_ASSIGNED TASK_
If a record holds a picture, leave the picture out, but write out everything else exactly.

⁂

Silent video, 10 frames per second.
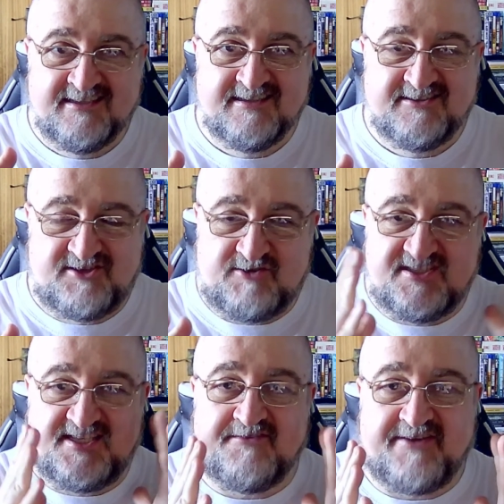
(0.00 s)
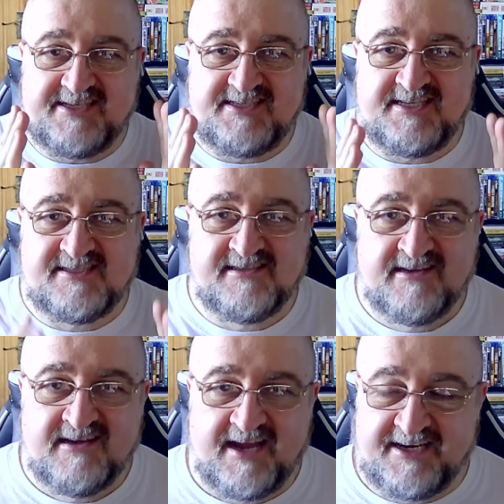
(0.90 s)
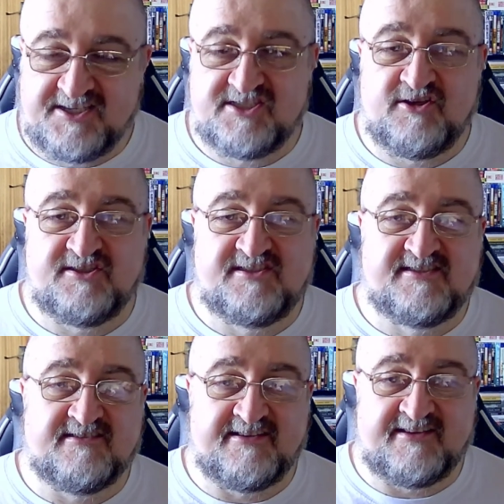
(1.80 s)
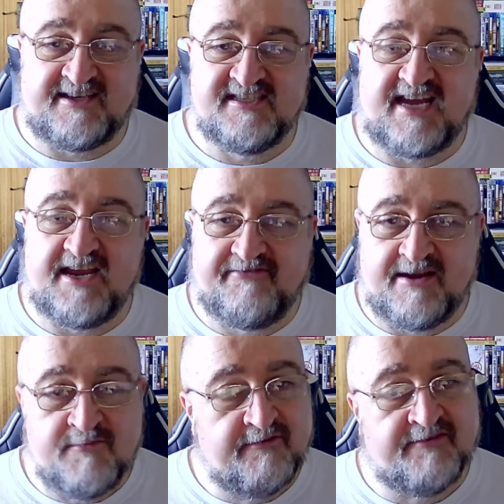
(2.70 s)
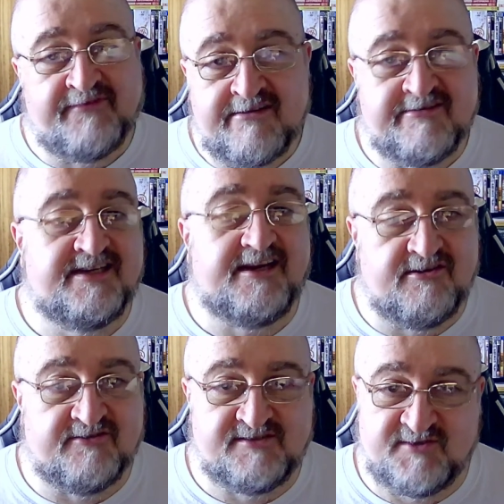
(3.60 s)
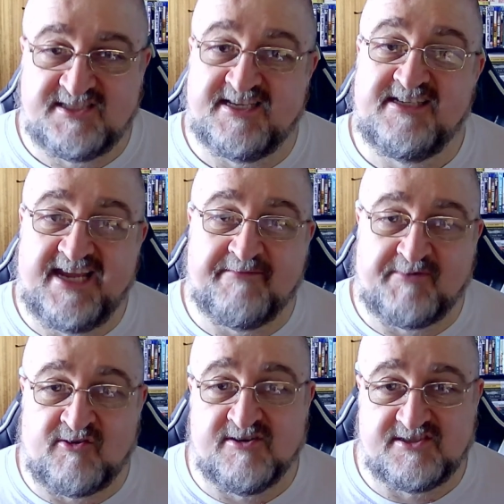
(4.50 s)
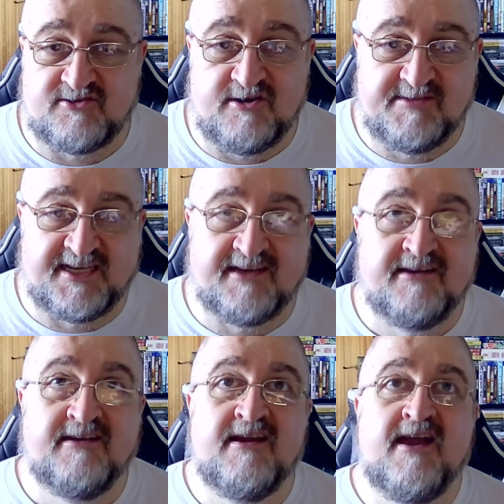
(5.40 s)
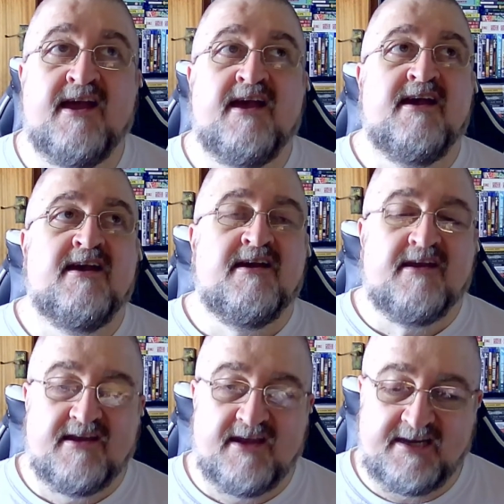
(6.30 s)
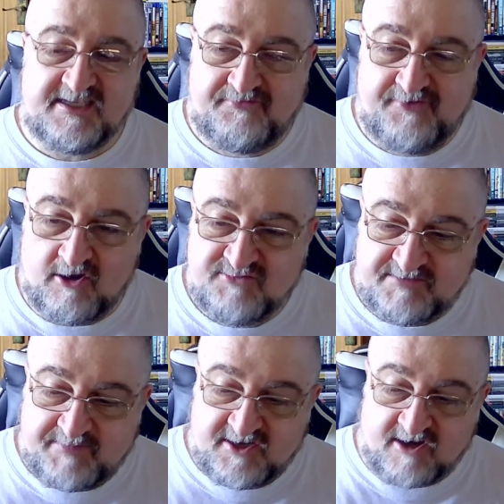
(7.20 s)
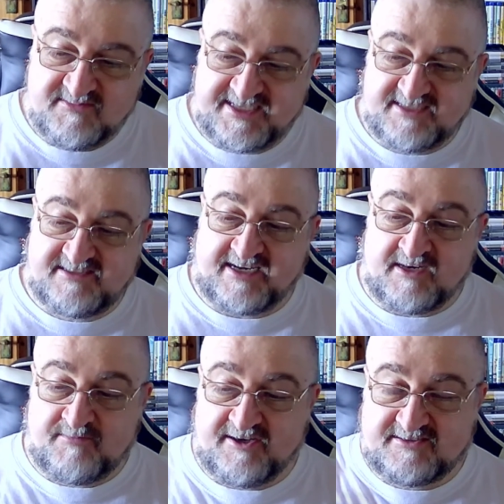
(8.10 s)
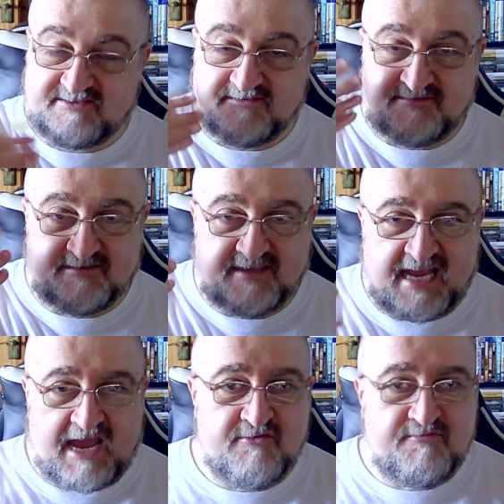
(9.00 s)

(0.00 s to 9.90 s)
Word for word: so you don't see the faces, and it just looks like a sci-fi movie and very ridiculous, which is intent because it's a comedy. And this film just becomes this thing about how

⁂

_RESULT OF THE TASK_
Silent video, 10 frames per second.
(0.00 s)
(0.90 s)
(1.80 s)
(2.70 s)
(3.60 s)
(4.50 s)
(5.40 s)
(6.30 s)
(7.20 s)
(8.10 s)
(9.00 s)

(0.00 s to 9.90 s)
Word for word: so you don't see the faces, and it just looks like a sci-fi movie and very ridiculous, which is intent because it's a comedy. And this film just becomes this thing about how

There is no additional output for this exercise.